Avec les oeuvres de Aïcha Snoussi, Aïcha Filali, Alireza Shojaian, Béchir Boussandel, El Mehdi Largo, Eser Gündüz, Halim Karabibene, Rayan Yasmineh, Sarah Navasse, SIMAREK, Slimen Elkamel.
« Agis en ton lieu et pense avec le monde » disait le poète et penseur Édouard Glissant. Pour cela, faut-il déjà en avoir examiné l’état. Avant d’agir, l’artiste pense, observe le monde, et constate que ses lieux sont dans tous leurs états, frappés d’une dichotomie, de part et d’autre des rives la mer Méditerranée, entre Nord et Sud, entre Orient et Occident. La mer est à la fois cet espace qui sépare et qui rapproche. Faut-il en percevoir la nostalgie et la rêverie dans d’oniriques peintures acryliques aux couleurs vives, ou la vivre comme la zone transitoire de l’exil et de l’indigence, alors que des instantanés tragiques se révèlent à l’encre noire, ou que sont superposées les deux promesses salvatrices d’une brassière flottante et d’un tapis de prière ? Les territoires sont réappropriés.
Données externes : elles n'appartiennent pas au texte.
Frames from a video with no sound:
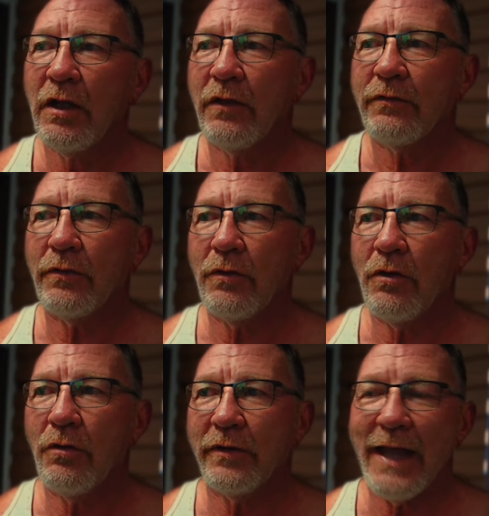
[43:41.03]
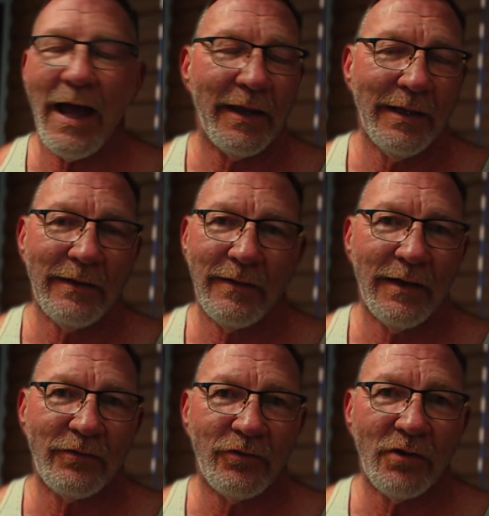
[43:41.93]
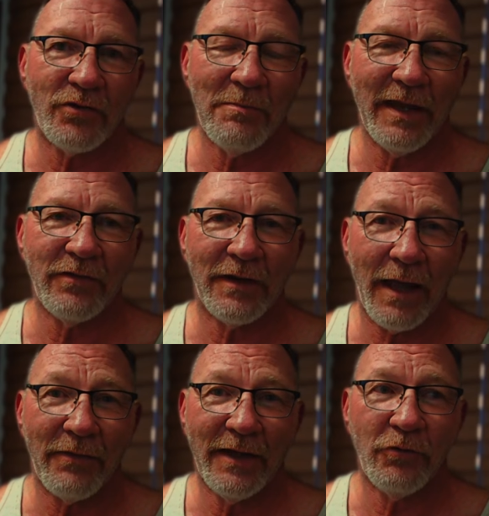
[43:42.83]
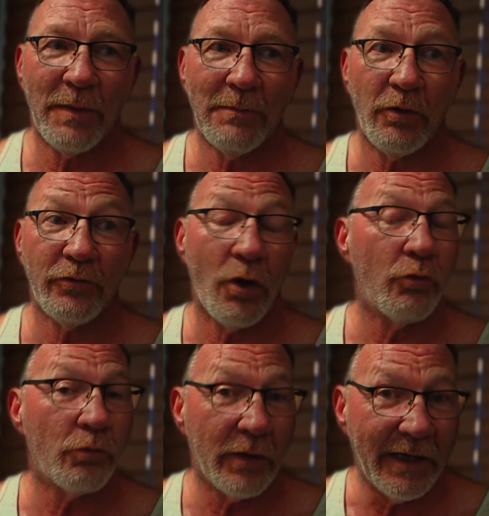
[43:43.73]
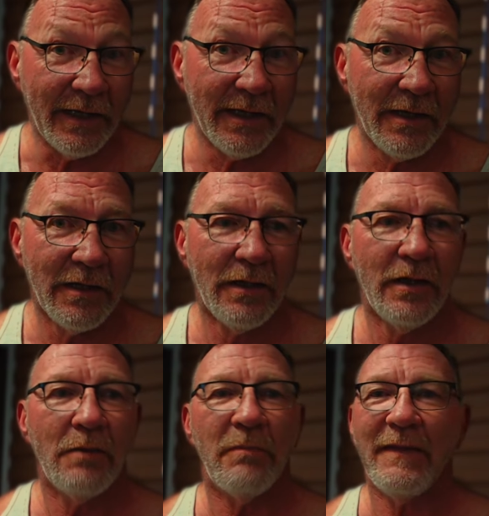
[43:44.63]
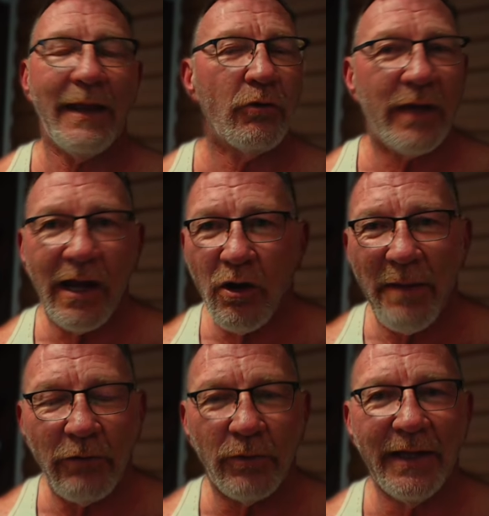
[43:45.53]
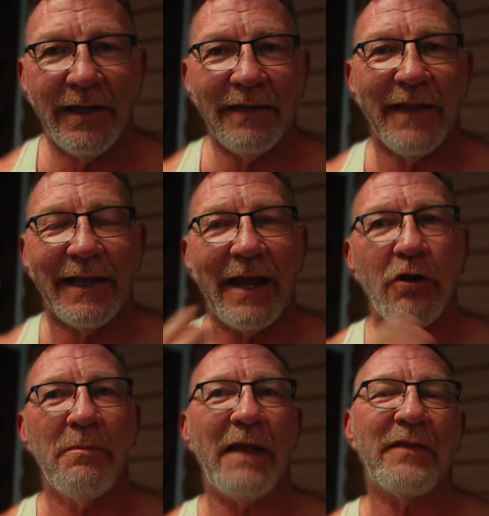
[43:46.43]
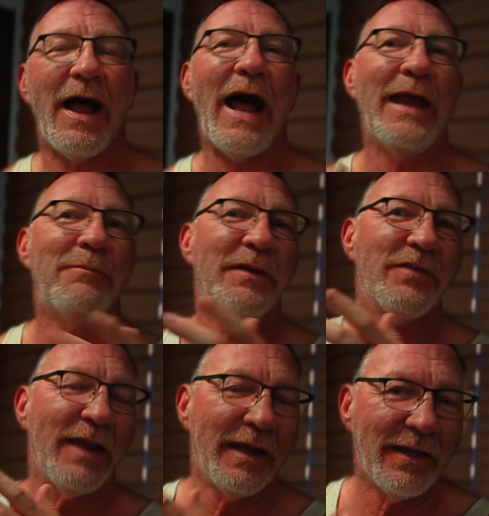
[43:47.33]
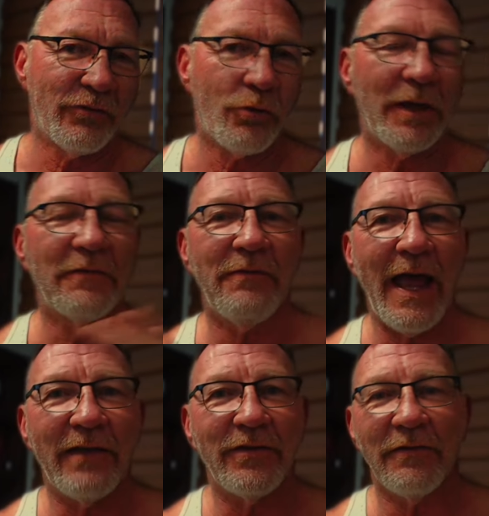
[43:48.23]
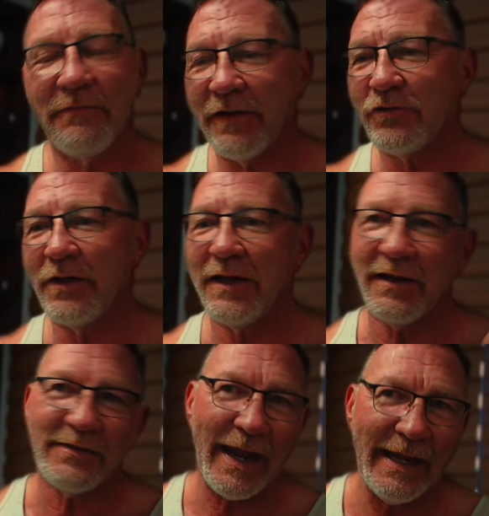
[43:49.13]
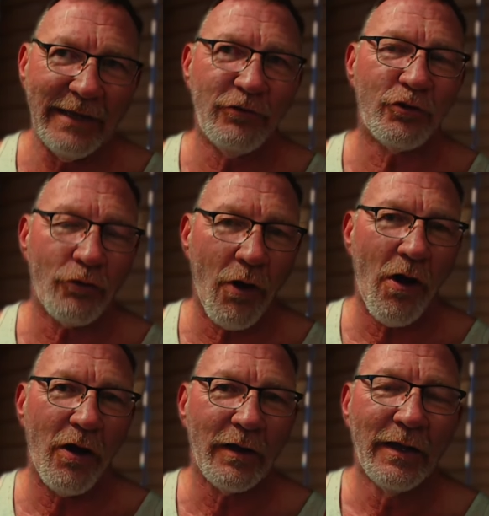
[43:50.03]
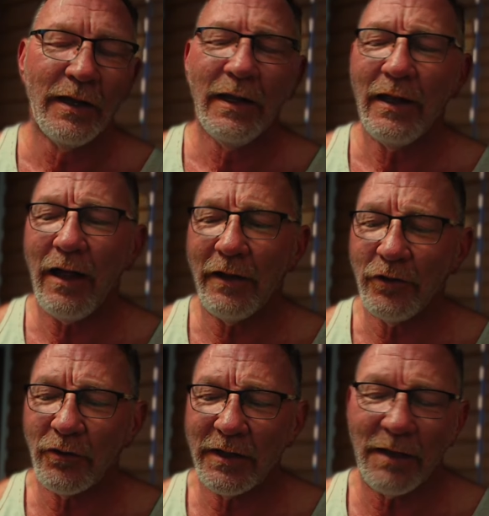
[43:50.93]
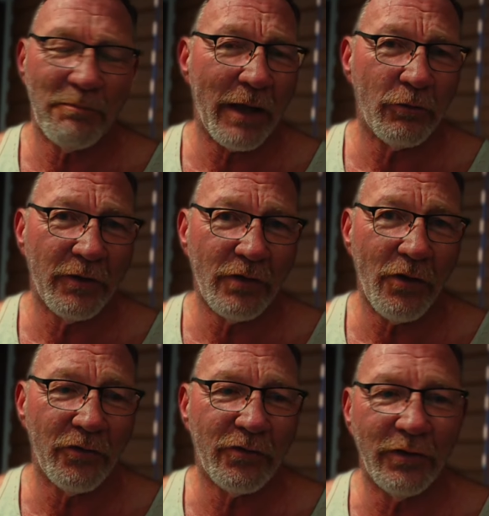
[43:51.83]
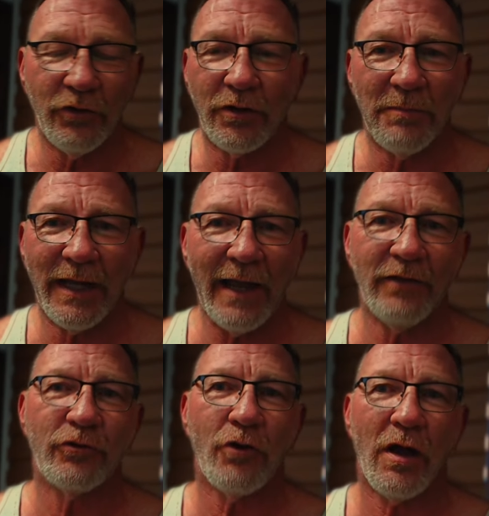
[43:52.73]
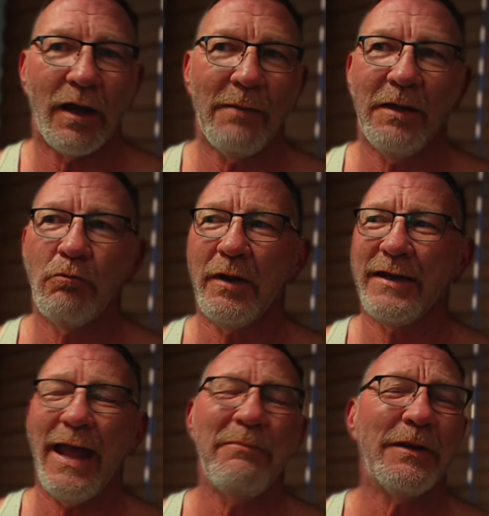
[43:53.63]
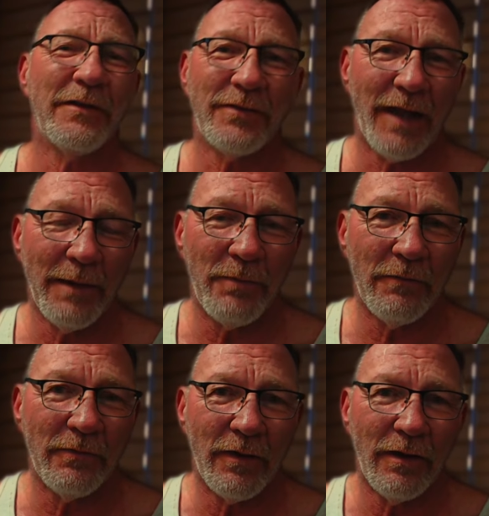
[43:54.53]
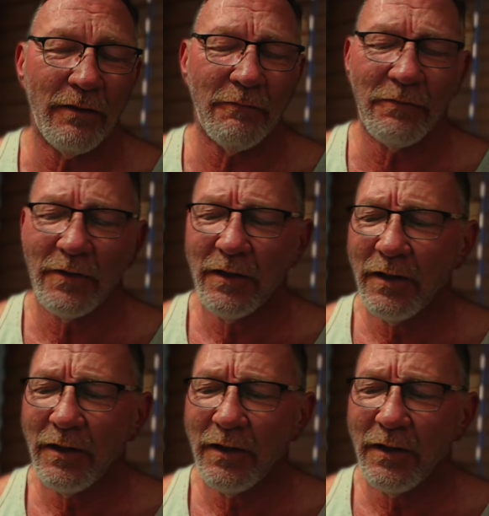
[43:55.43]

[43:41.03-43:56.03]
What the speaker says: So yeah, it's just amazing how these people don't read, but they don't care about reading. They care about the hype and saying it's quick, fast, and efficient. It's age strong. You can get better results and you can be age strong. I mean, what nebulous type of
Dans les terres rurales, les corps se dépossèdent et sont enfermés dans le cadre étroit de la toile, ou se perdent dans la monotonie d’un labeur répétitif et d’un champ infini. Le milieu urbain récupère ses matériaux exogènes pour procéder à leur « recyclage », comme l’exilé se réintègre socialement dans le cycle d’un nouveau pays. Une terre d’immigration devient ainsi celle de la renaissance et du renouveau, par la créolisation, le métissage de toutes les cultures en contact.
À la croisée de l’ancien et du nouveau, des traditions hiératiques - le mariage, un tissu matelassé, le bleu des portes coutumières et le blanc du marbre – sont profanées par la modernité d’un photo-montage virtuel. A contrario, un collage de mots ou un portrait sur bois font l’état du progressisme, troublent la frontière du genre, entre féminité et masculinité, rendent majeurs les minoritaires sexuels, et transgressent les normes établies par la pensée dominante. Ces contrées multiples et erratiques influent sur les chairs et les crânes qui deviennent des territoires en eux-mêmes. Se dessine ici un langage que le corps a développé pour mieux habiter son environnement, et s’écrivent là des traces archéologiques de mots qui parlent du corps désarticulé, tandis qu’ailleurs des utopies sont cartographiées et architecturées, et qu’un surréalisme sonde l’expression de l’esprit, lui permettant d’abolir les frontières et de résider dans le pays de l’imaginaire, le temps de renouveler le réel.